#### DATASET RECORDS:
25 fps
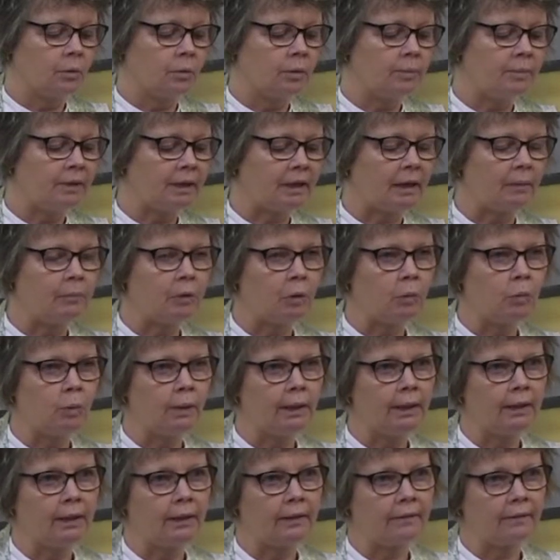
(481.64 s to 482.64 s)
We become
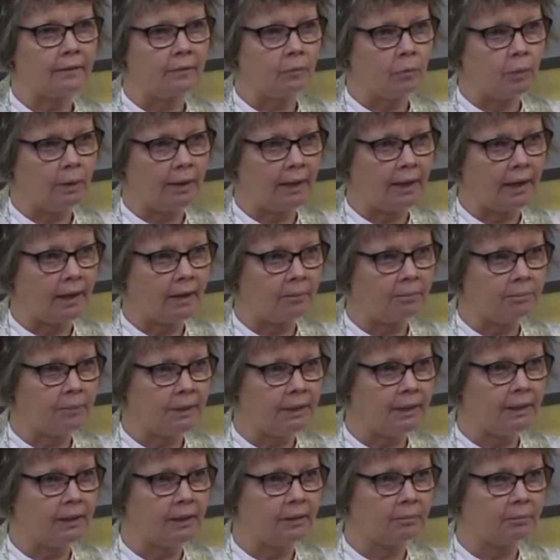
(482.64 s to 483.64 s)
aware that we are
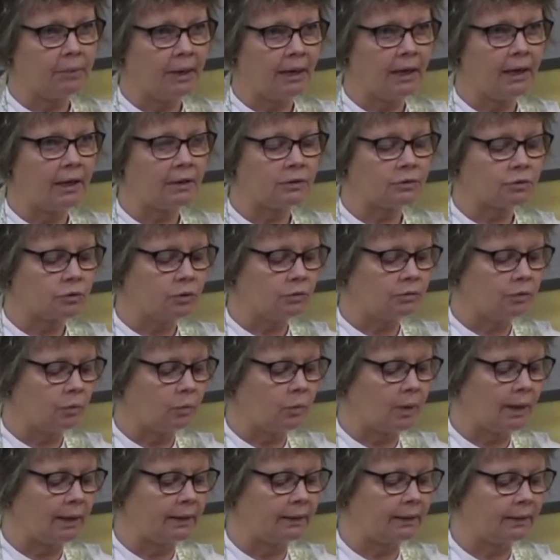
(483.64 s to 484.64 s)
being part of a
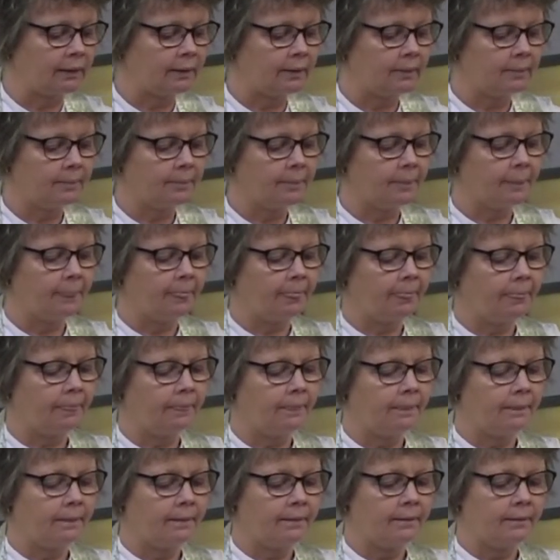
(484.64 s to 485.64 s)
one.
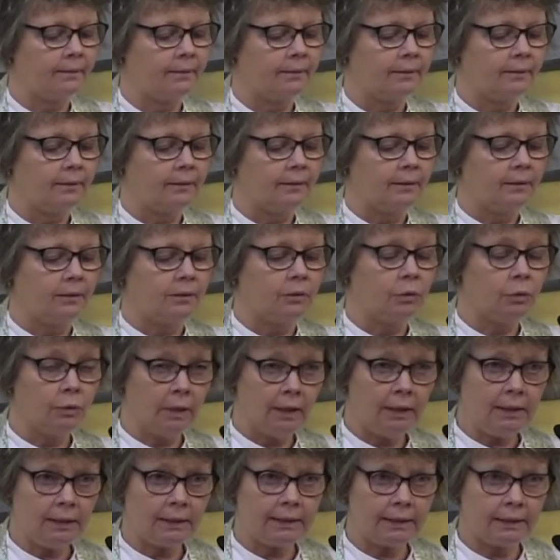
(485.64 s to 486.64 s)

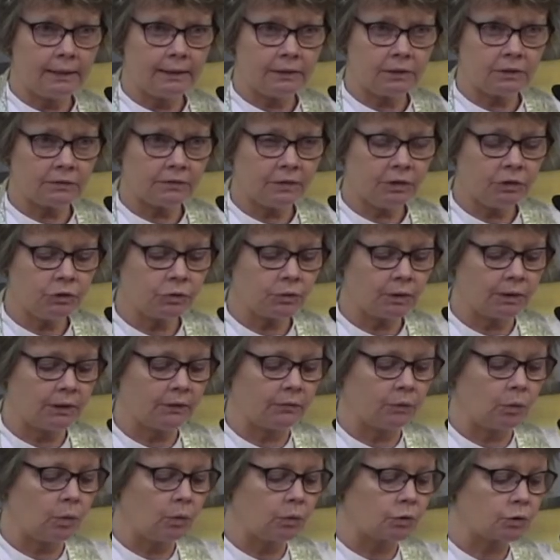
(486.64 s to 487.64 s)
Uniquely and individually,
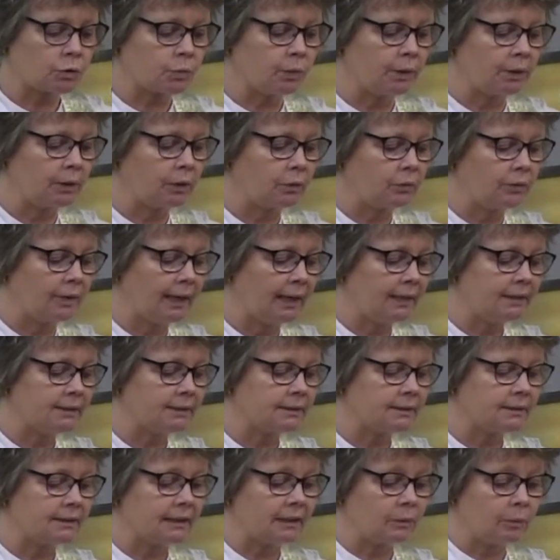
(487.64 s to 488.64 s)
of course, we're
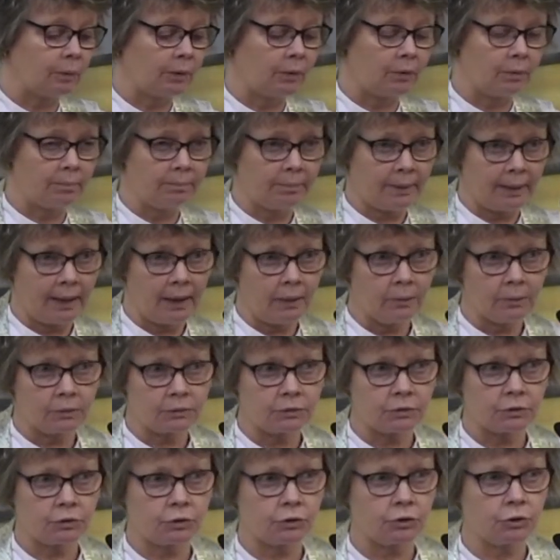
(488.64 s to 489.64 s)
created and we're
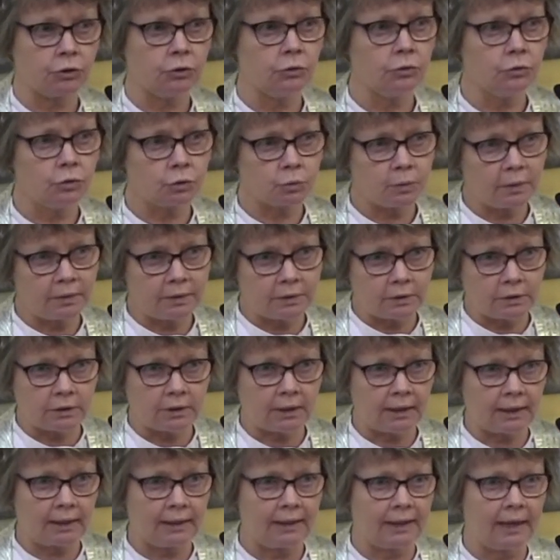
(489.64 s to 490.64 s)
empowered to choose whether to
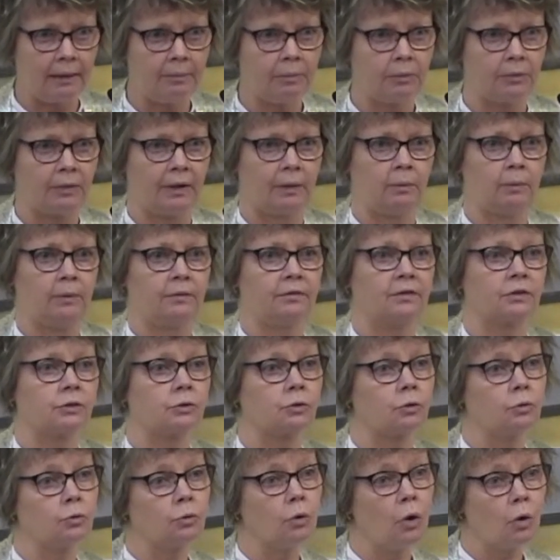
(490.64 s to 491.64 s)
collaborate with
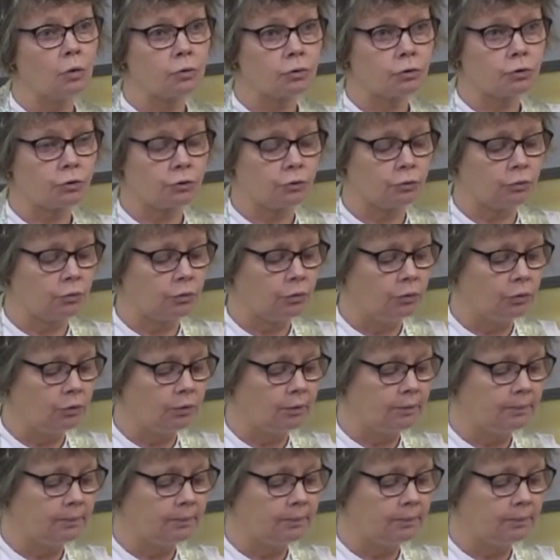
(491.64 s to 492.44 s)
this or not to.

#### TASK DETAILS:
All lines from the one containing "(487.64 s to 488.64 s)" through the end of the data are to be written out exactly, with nothing added; skip the pictures.

#### REPLY:
(487.64 s to 488.64 s)
of course, we're
(488.64 s to 489.64 s)
created and we're
(489.64 s to 490.64 s)
empowered to choose whether to
(490.64 s to 491.64 s)
collaborate with
(491.64 s to 492.44 s)
this or not to.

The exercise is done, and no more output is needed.